── Source material ──

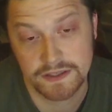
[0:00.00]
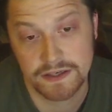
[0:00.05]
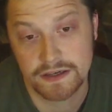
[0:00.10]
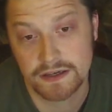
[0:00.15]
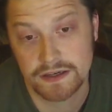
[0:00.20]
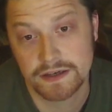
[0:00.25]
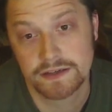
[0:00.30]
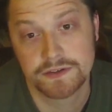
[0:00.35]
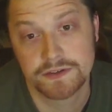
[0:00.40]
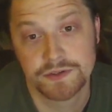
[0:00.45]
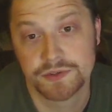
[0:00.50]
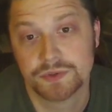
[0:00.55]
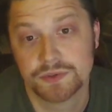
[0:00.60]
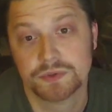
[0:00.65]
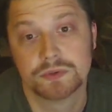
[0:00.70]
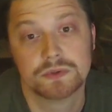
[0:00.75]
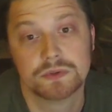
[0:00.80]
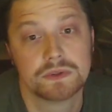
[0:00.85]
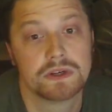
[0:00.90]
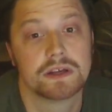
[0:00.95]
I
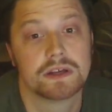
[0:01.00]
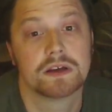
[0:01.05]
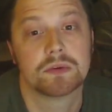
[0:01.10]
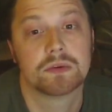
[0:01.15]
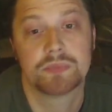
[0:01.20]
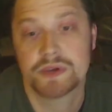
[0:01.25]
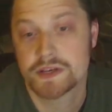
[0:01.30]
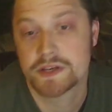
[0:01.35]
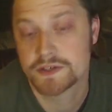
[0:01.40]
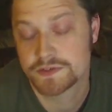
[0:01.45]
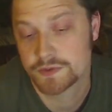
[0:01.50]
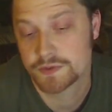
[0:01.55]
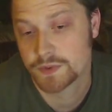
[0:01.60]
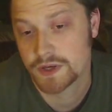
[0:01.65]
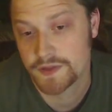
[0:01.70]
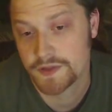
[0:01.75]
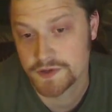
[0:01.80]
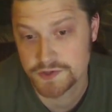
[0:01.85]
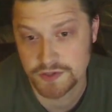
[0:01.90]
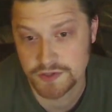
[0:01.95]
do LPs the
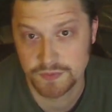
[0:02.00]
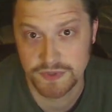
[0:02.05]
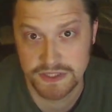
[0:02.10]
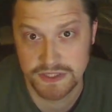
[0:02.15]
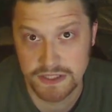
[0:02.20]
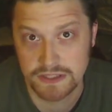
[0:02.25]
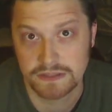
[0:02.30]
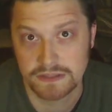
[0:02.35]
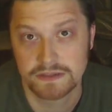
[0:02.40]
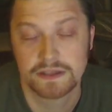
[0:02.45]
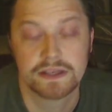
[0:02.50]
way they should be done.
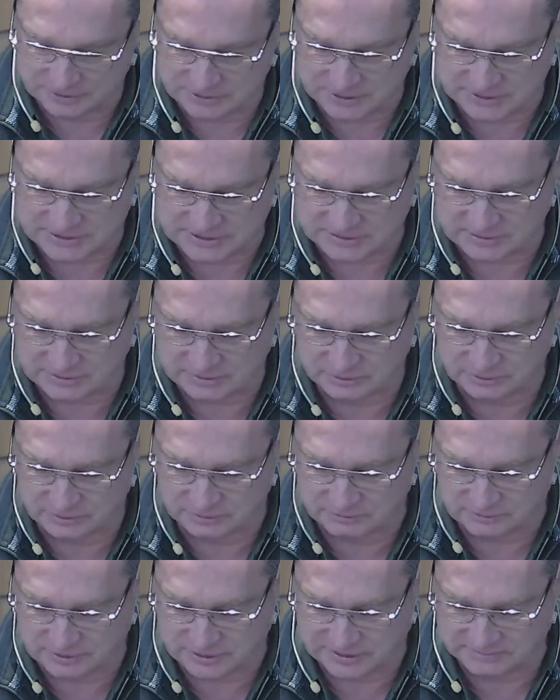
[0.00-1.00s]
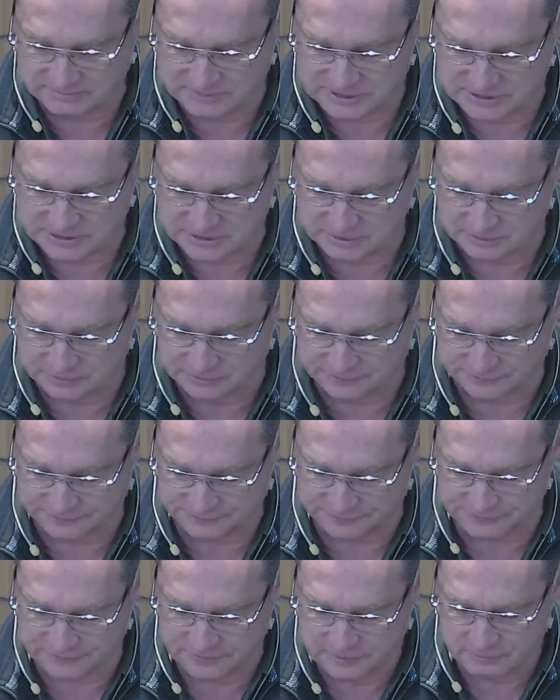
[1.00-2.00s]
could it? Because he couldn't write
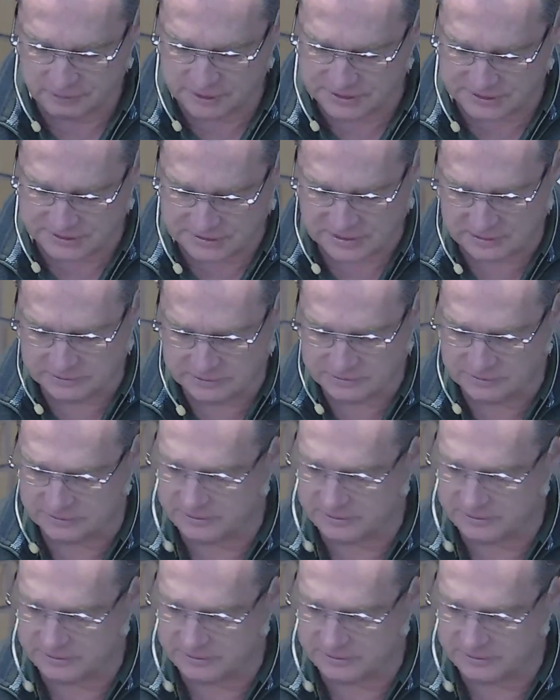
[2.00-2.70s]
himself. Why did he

───

Your answer must restate the entries word for word and contain no pictures.

[0:00.00]
[0:00.05]
[0:00.10]
[0:00.15]
[0:00.20]
[0:00.25]
[0:00.30]
[0:00.35]
[0:00.40]
[0:00.45]
[0:00.50]
[0:00.55]
[0:00.60]
[0:00.65]
[0:00.70]
[0:00.75]
[0:00.80]
[0:00.85]
[0:00.90]
[0:00.95]
I
[0:01.00]
[0:01.05]
[0:01.10]
[0:01.15]
[0:01.20]
[0:01.25]
[0:01.30]
[0:01.35]
[0:01.40]
[0:01.45]
[0:01.50]
[0:01.55]
[0:01.60]
[0:01.65]
[0:01.70]
[0:01.75]
[0:01.80]
[0:01.85]
[0:01.90]
[0:01.95]
do LPs the
[0:02.00]
[0:02.05]
[0:02.10]
[0:02.15]
[0:02.20]
[0:02.25]
[0:02.30]
[0:02.35]
[0:02.40]
[0:02.45]
[0:02.50]
way they should be done.
[0.00-1.00s]
[1.00-2.00s]
could it? Because he couldn't write
[2.00-2.70s]
himself. Why did he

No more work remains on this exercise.